Revista Opinión

Respuesta ética

Publicado el 08 julio 2019 por Jcromero

Salvar una vida debiera ser un acto loable, una respuesta grabada en el ADN de todo ser humano, una reacción tan inmediata como un acto reflejo. Pero sucede que siempre surgen voces disonantes que propagan lo contrario; la idea de no socorrer, de proceder como si nada estuviera ocurriendo, de dejarles morir. Hay quienes esgrimen que si ponen en riesgo sus vidas es porque ellos así lo desean, que nadie les obliga. ¡Que se queden en sus miserables países!, vociferan los cretinos de turno. Como si no fuera la desigualdad, el hambre, la guerra o el deseo de vivir de una manera digna lo que les impulsa a migrar.

. Carmena se pregunta y muchos nos preguntamos: Sea Watch, Open Arms o Aita Mari son nombres de embarcaciones destinadas al salvamento humanitario. Otros muchos barcos, en sus travesías, encuentran a personas en peligro y no dudan en proceder a su rescate exponiéndose a la acción de la justicia y al trasiego administrativo. Sí, porque aunque la ley del mar obliga a salvar al náufrago, socorrer en el mar se ha convertido en una acción delictiva ¿Cómo es posible esa vergüenza de que alguien pueda tener un procedimiento penal por dar agua a un inmigrante sediento en el desierto americano o por salvar personas en el Mediterráneo?

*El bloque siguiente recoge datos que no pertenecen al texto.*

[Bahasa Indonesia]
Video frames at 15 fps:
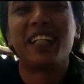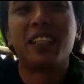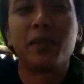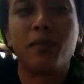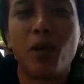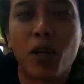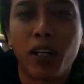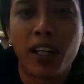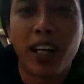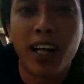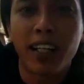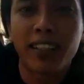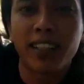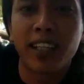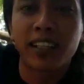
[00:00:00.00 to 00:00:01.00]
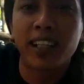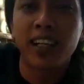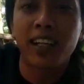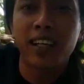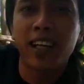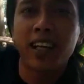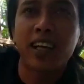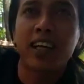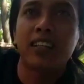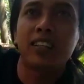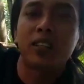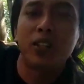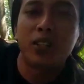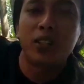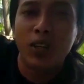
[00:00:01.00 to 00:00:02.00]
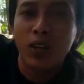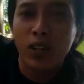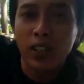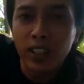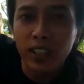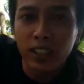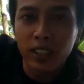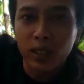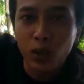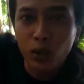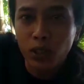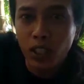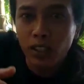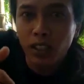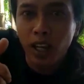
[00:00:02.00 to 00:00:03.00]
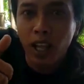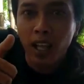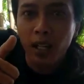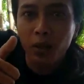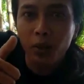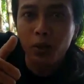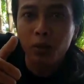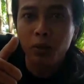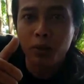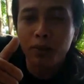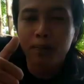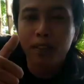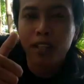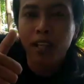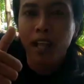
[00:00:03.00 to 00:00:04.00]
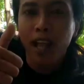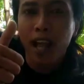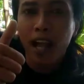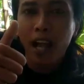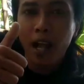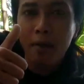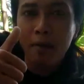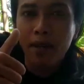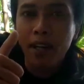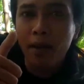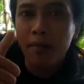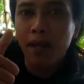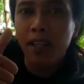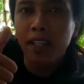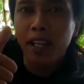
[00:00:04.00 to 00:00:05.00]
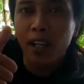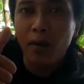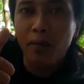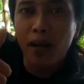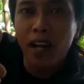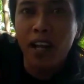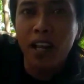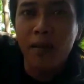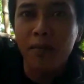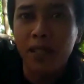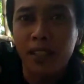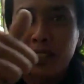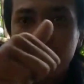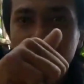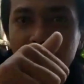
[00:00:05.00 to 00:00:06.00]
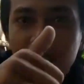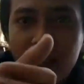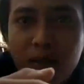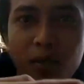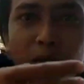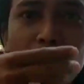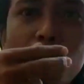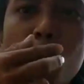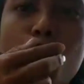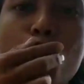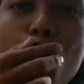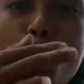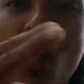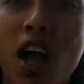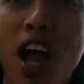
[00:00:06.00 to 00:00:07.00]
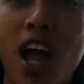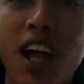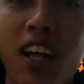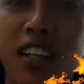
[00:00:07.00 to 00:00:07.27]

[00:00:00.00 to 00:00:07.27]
dan semoga channel Kang Ajo Noris sukses selalu Amin amin ya rabbal alamin. Nah.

El fenómeno migratorio, que es la respuesta a la necesidad, se ha tratado de manera negativa. No es casual el uso de un lenguaje que incita el temor cuando no al odio: invasión, amenaza o avalancha son términos frecuentes en la información sobre la llegada de migrantes. Artículos periodísticos, tertulias televisivas o radiofónicas han martilleado con mensajes reprobatorios sobre este fenómeno, resaltando los problemas de integración y silenciando su contribución al desarrollo económico; azuzando el miedo con datos falsos que vinculan migración con delincuencia, con el colapso de los centros sanitarios o con el supuesto acaparamiento de las ayudas sociales.

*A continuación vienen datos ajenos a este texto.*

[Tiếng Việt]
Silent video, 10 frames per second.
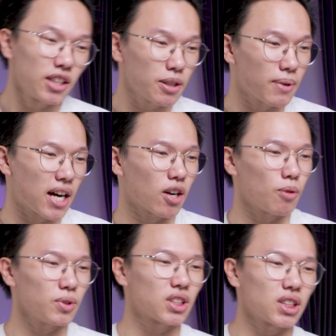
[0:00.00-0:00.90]
Nhưng mà
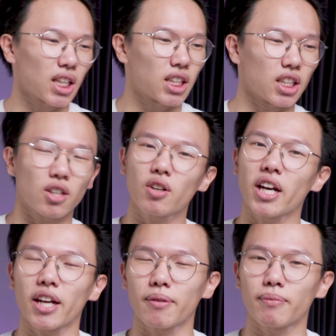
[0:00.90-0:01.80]
có một sự thật thì con
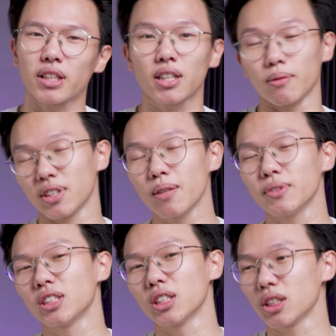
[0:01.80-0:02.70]
này mình cảm giác
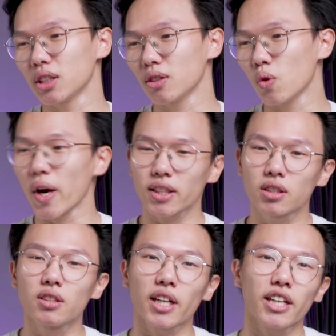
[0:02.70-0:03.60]
mình sợ ngoại
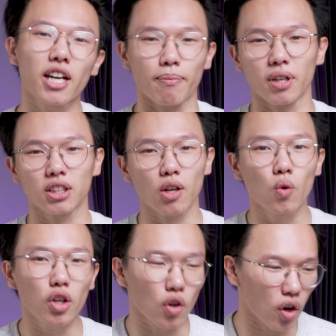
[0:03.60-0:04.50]
trừ cái điểm mà người ta
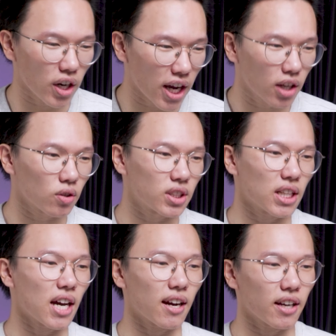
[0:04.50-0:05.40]
luôn nói đến đó
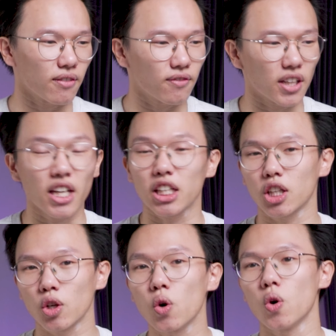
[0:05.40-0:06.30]
chính là cái vấn đề
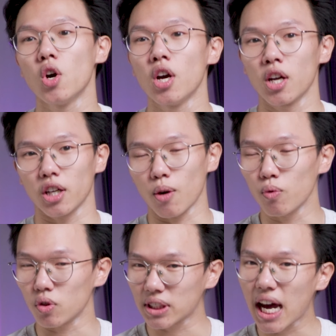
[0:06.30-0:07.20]
nhiệt độ nóng
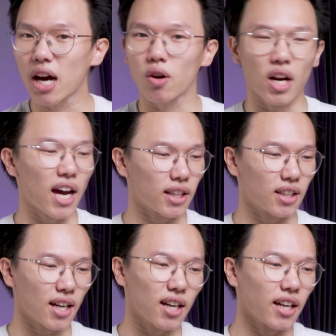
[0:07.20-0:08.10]
của nó ra còn lại
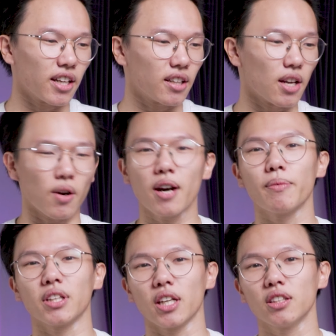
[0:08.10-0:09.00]
thì các cái điều khác
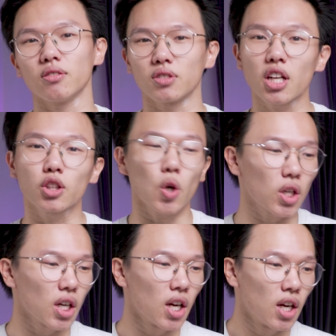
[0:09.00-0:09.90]
mình thấy rất là
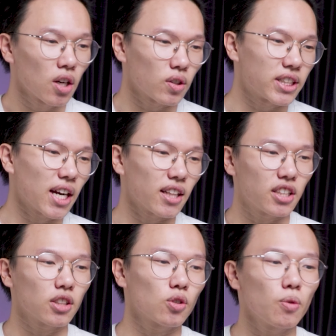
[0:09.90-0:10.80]
tốt đó chính là
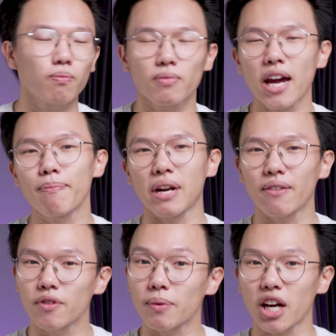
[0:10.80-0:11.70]
chiếc túp
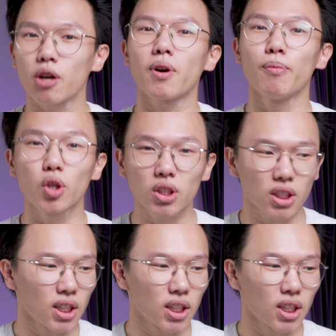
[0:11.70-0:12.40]
F15 phiên bản 2021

La sociedad española tradicional, con valores y creencias bastante uniformes consolidados durante años, tiene que afrontar el reto de la inmigración. Integrar distintas culturas, religiones y nacionalidades, constituye un desafío no solo en sus aspectos económicos, sociales y culturales, sino también éticos y morales. No debiera suponer un gran problema cuando lo que hoy conocemos como España fue un territorio multicultural; cuando nuestras lenguas, cultura y costumbres tienen reflejos del paso de fenicios, celtas, griegos, romanos, árabes... Pese a ello, frente a quienes apuestan por la solidaridad y la integración, se levantan quienes fomentan el temor y el desprecio al otro, a los otros. Probablemente no tanto para marcar distancia con los otros o como reclamo identitario, sino porque son pobres.

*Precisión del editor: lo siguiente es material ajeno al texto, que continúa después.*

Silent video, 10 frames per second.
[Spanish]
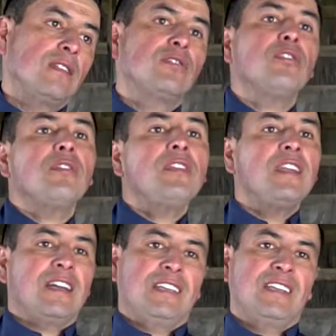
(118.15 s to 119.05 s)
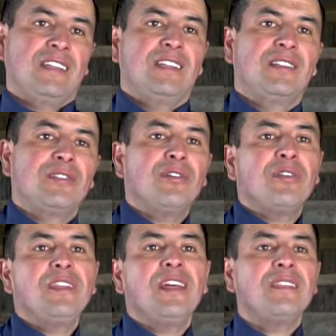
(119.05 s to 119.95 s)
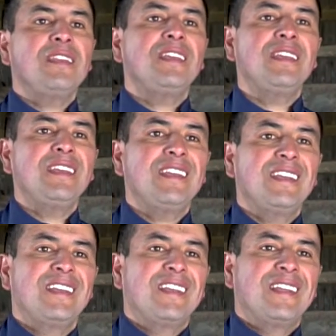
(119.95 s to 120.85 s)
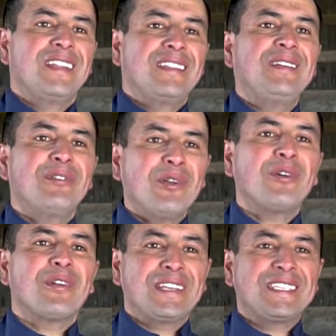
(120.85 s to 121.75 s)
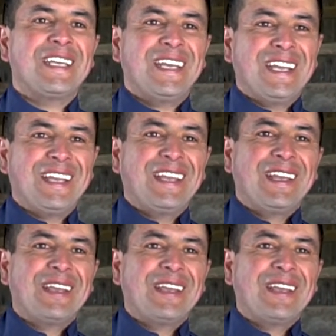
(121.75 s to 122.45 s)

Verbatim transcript: dos días, dos días di di bolo con, ese,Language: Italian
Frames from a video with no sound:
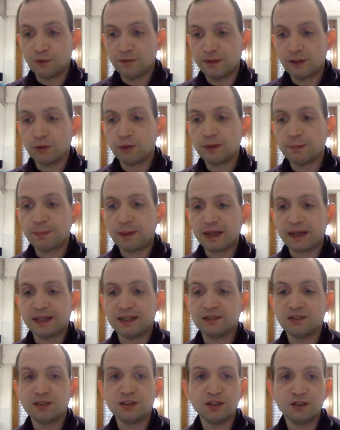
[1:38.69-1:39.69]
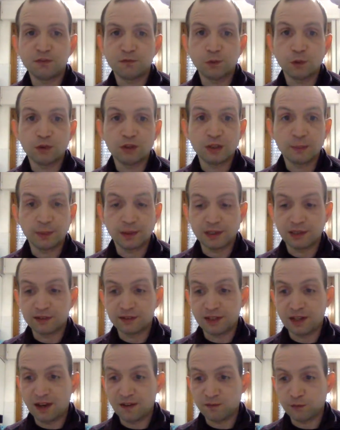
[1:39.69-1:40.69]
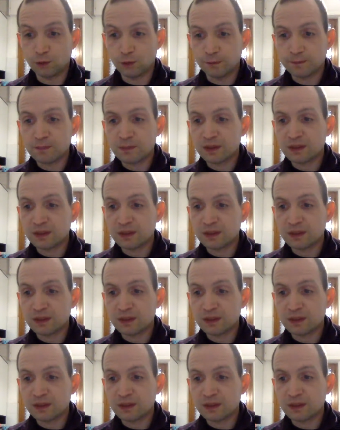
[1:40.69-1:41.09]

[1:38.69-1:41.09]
ovvero i pacchetti di sfondi per il telefono,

Un mal síntoma. Esta sociedad que se moviliza para festejar las fiestas patronales o cuando el equipo de la ciudad consigue un gran triunfo, se muestra pasiva e indiferente al recibir noticias del penúltimo naufragio cerca de la costa o en altamar; cuando se sigue sin acoger a los refugiados a los que está comprometido, cuando las condiciones de los centros de acogida son inaceptables o cuando se conoce la devolución en caliente de quienes buscan una oportunidad. Por ello, acciones como las realizadas por las tripulaciones de esos barcos nos desnudan e interpelan como personas y como sociedad.

Cuando la legislación supone una amenaza para quienes realizan el acto humanitario de socorrer o salvar una o centenares de vidas, pone de manifiesto que la justicia se deshumaniza. Por ello, la desobediencia civil de las tripulaciones de estos barcos es una respuesta ética contra esa justicia y contra el cinismo político; supone un acto de indudable valor que nos induce a pensar en la relación entre lo ético y lo legal. No deberíamos olvidar que los derechos humanos son el resultado de la lucha de innumerables personas y movimientos sociales, que a lo largo de los años tuvieron la función moral y política de enseñar a la sociedad a mirar y ver que ciertas pautas de conductas, hasta entonces toleradas, suponían vergüenza, desprecio, abuso o indignidad. Con sus reivindicaciones enseñaron al conjunto de la sociedad a juzgar y actuar en consecuencia e induciendo a los legisladores a aprobar normas y procedimientos legales para evitar que tales hechos se repitiesen y quedaran impunes.